12 Matching Annotations
  1. Dec 2022
    1. The technology could facilitate new kinds of trans-territorial institutions, with self-enforcing rules, shared ownership across jurisdictions, and dynamic decision-making processes.

      One of the things that has frustrated me by someone like James Muldoon who wrote Platform Socialism is that they will say that we need to find a way to put various types of digital infrastructure under democratic governance that is international rather than nationalized as something the left should call for but is still largely against crypto. Might be something to note that there are these types of calls to justify why we should note that these are the things that could be facilitated.

    2. Crypto can enable experiments in political imagination that governments are unable to conduct on their own

      It seems to me that governments seem to only be trying more punitive approaches to regulation and have been afraid to regulate by code as at least one alternative to that.

    3. My argument is perhaps anticlimactic in comparison to a technology that inspires such radical aspirations for remaking the world: crypto needs to rediscover politics.

      I feel like this has been happening at least partially with the struggles around Tornado Cash, OFAC, MEV, etc. A whole lot to learn though. But I'm wondering if the audience here is someone in crypto or someone in social justice movements or both / neither?

    4. “Self-interested behavior is learned behavior, and people learn it by studying economics and business.”229 Systems are all the more constraining when they involve highly structured algorithmic processes, as crypto protocols generally do. While introducing algorithms may add efficiency to governance, a recent analysis finds that doing so can also result in “decreasing the space for governing actors’ discretion.”230 It is no surprise, then, that the cultures surrounding crypto are highly attuned to algorithmically mediated economic indicators

      To me this would fit into the argument that crypto looks the way it does and is largely used for the things it is now because of the learned behaviours we all have from living under capitalism. I wonder if you agree?

    5. the ascent of the economic means the decline of the political

      I've phrased it that markets are a type of governance mechanism over resources. Whereas non-capitalist mode of production would have more governance mechanisms that would be deemed "political" likely by many today, this was the norm and has eroded especially during the rise of neoliberalism as markets have taken over in the name of capital.

    6. coordination is democracy’s nearest surrogate.

      I think this may be true but is also part of the problem as to why you mention that these new tools could just as easily have Moloch reside in them. This is why I critique this representational model of crypto in my book.

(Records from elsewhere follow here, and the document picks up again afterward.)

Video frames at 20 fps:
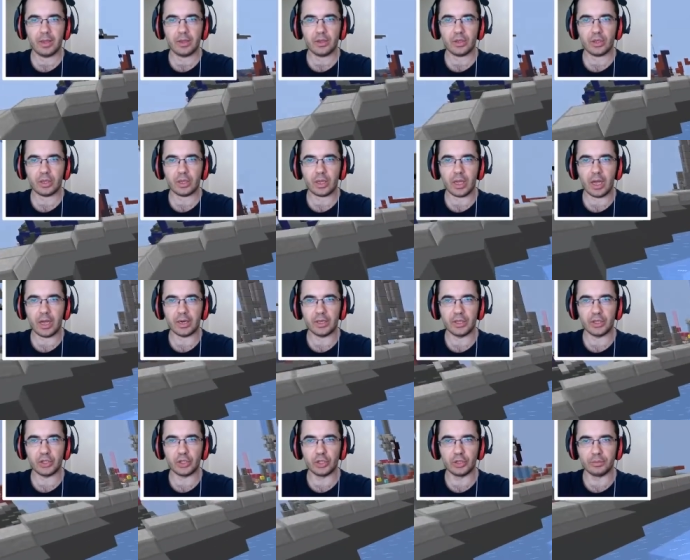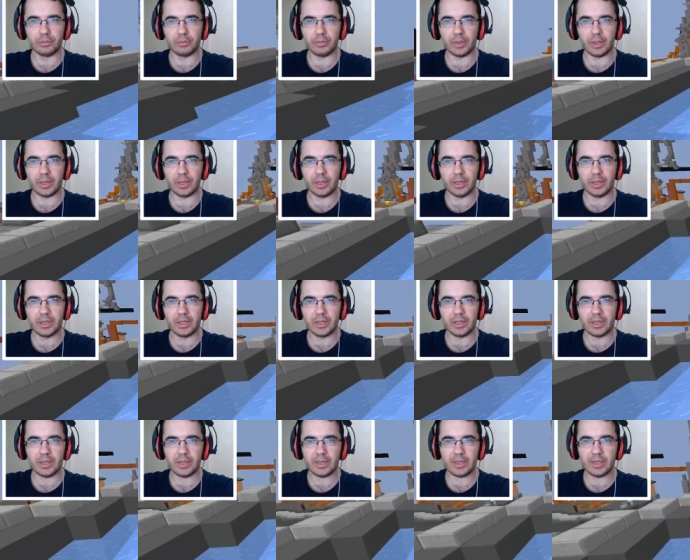Şimdi kardeşim
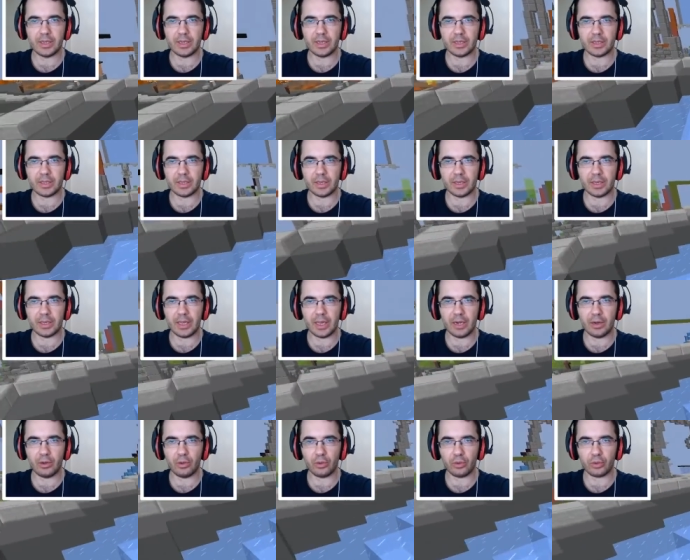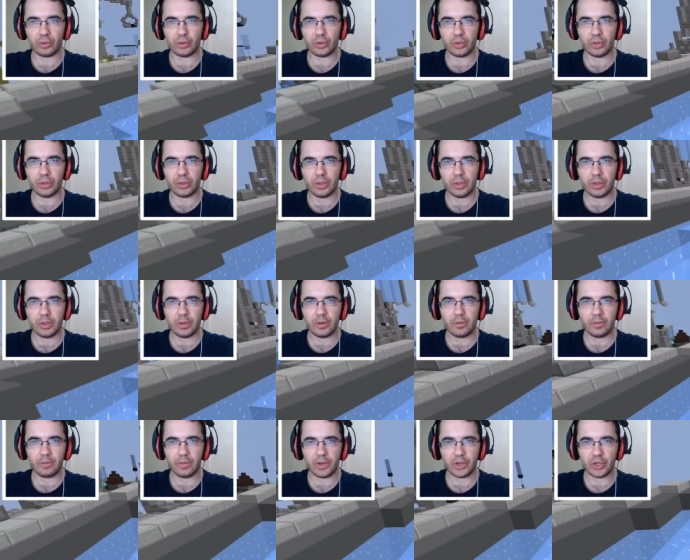hızlı hızlı ilerliyoruz.
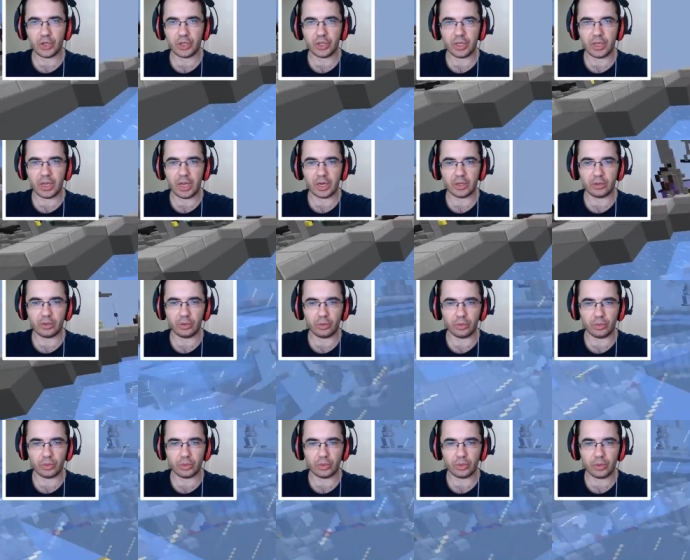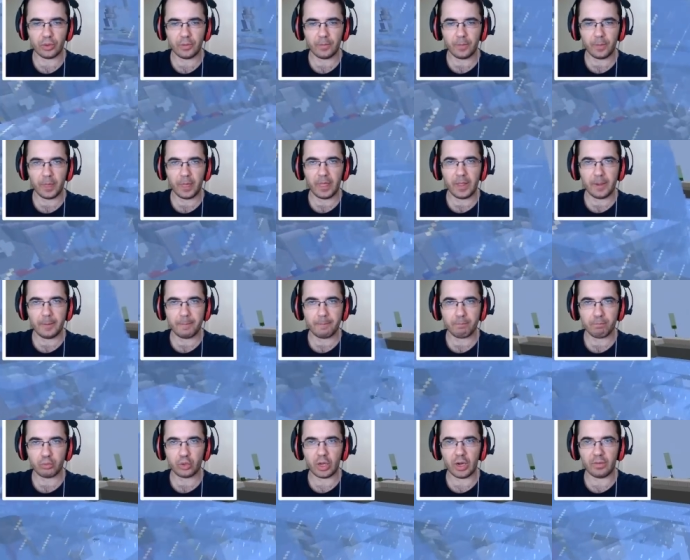Ve şimdi yardırıyoruz.
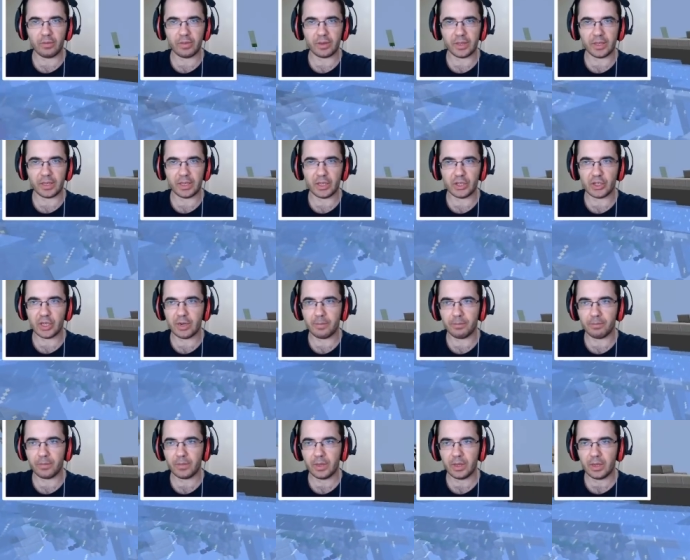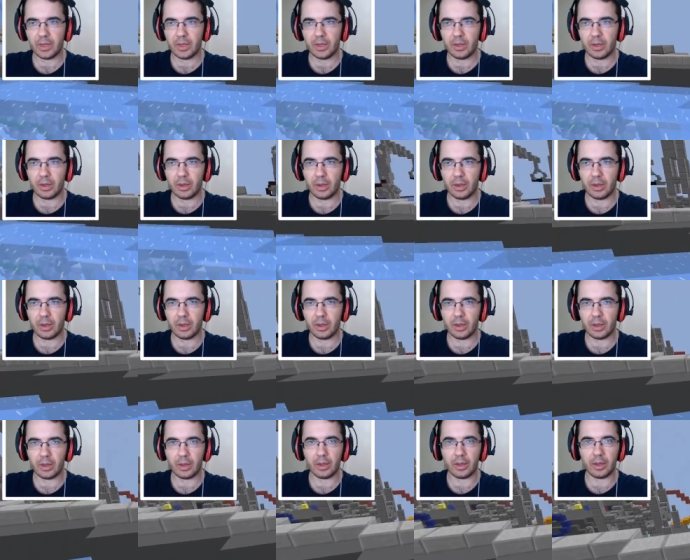Bu taraflardan geçelim.
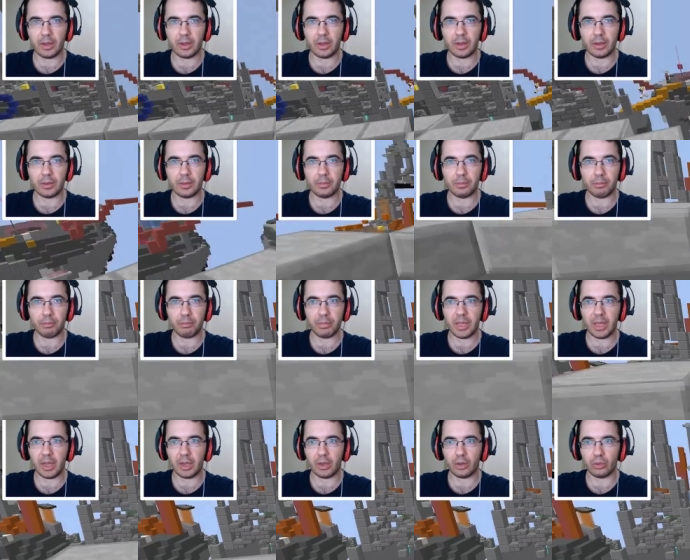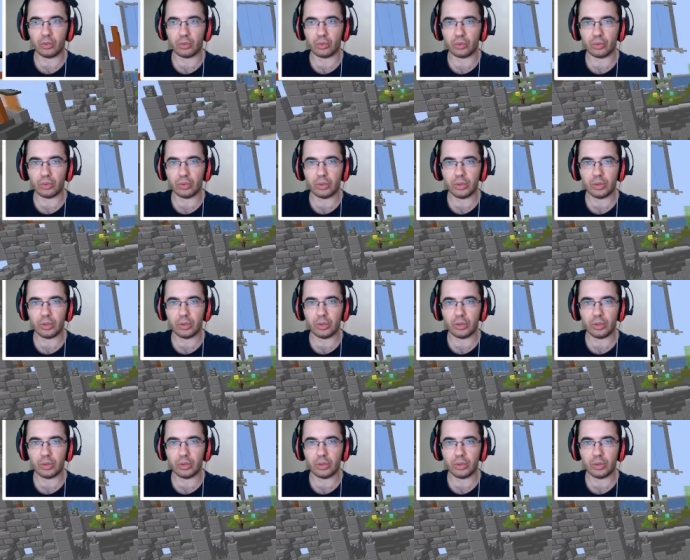Aa, bir dakika dur.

Moloch is more like capital and majority of crypto people are not making the connections it has with what they refer to as "the lack of coordination". Marx has a great quote on Capital being like Moloch as well in Vol.3.

    7. A non-scientific survey of political views in crypto215 identified not just “leftist”

      I was not a huge fan of this survey. I took it myself last year at Liscon and I didn't get cryptoleftist even though I made the term lol. I thought the questions were strange. I think they put Angela Walch as a cryptoleftist which I found bizarre. I heard they were improving it last I heard though.

    8. ransformative justice activists warn about the temptation to treat “community” as an unmitigated good, since harm often occurs because of, not just despite, its host community.

      I would suggest simplifying this sentence a bit, was confusing on first read.

    9. For democracy to thrive its institutions must be vulnerable to continual reinvention. Its traditions must be alive enough to permit that.

      Another way to phrase this maybe is that democracy must evolve to counter the new types or forms that authoritarianism takes. Fascism doesn't look like the fascism of the 1930s and so it is easy for people to believe again in what generations before fought against believing that it isn't fascism. Democracy needs to be adaptable to that threat.

    10. a widespread lack of experience with sharing power has lent fresh appeal to authoritarian urges

      Completely agree! We have so little experience with this. I didn't read the previous chapters but I it's talked about quite a bit in The Dawn of Everything how the indigenous were very convincing debaters as they had much more experience in deliberation.